[PROMPT] Set down exactly the lines running from the one with "(1295.44 s to 1296.49 s)" to the last line of the listing below, both included, and skip every picture.

++++ EXCERPTED RECORDS ++++

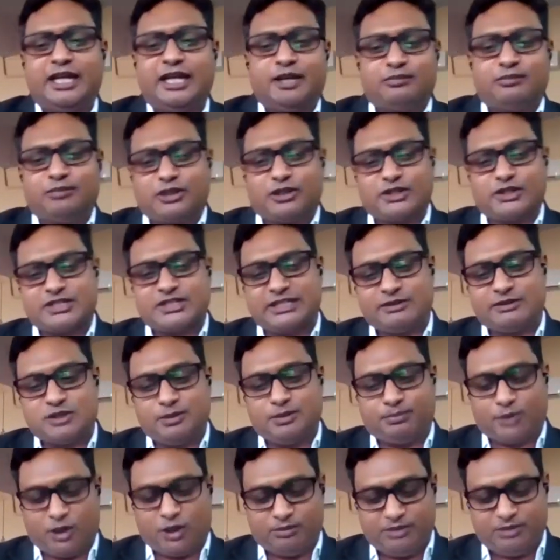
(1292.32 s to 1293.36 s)
because there was a
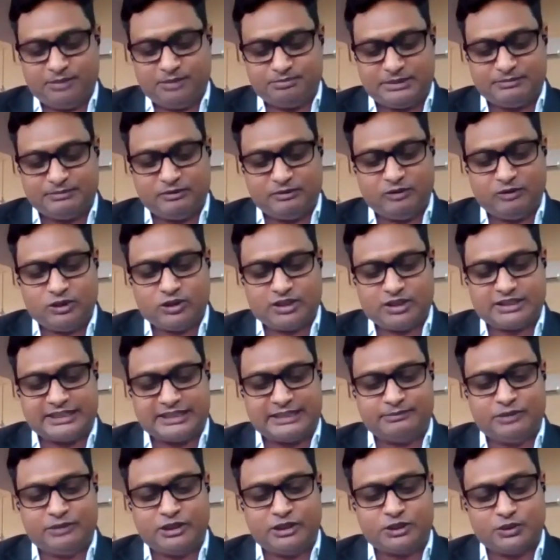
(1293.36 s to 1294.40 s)
problem, people were not
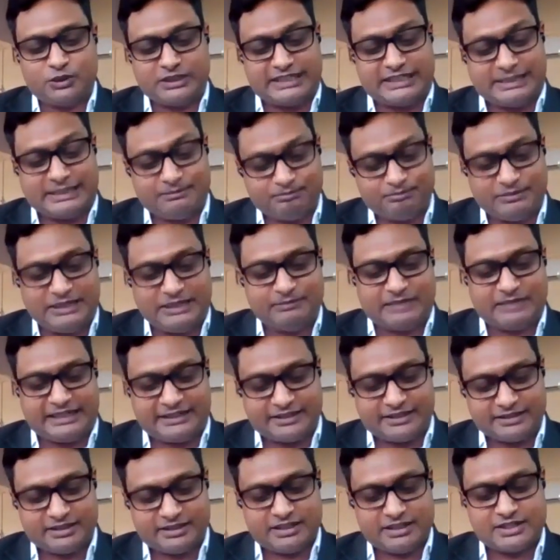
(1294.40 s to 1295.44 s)
able to implement
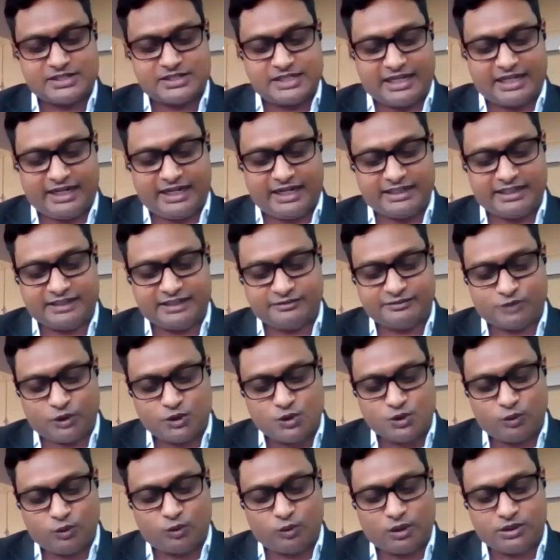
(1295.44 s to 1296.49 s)
this, and if
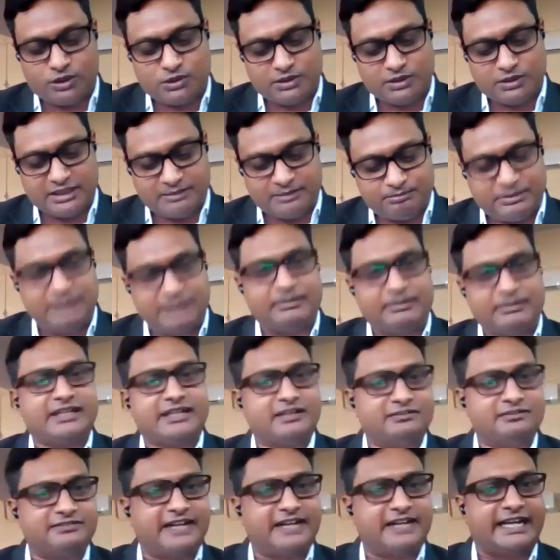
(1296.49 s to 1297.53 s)
those who want to implement
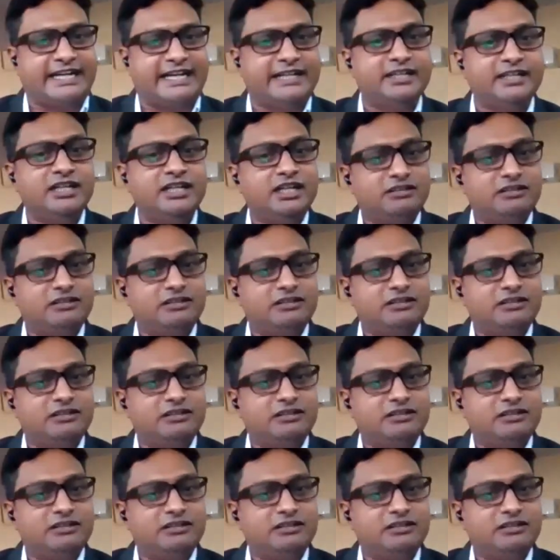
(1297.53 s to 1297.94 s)
and find,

++++

[RESULT OF THIS EXERCISE]
(1295.44 s to 1296.49 s)
this, and if
(1296.49 s to 1297.53 s)
those who want to implement
(1297.53 s to 1297.94 s)
and find,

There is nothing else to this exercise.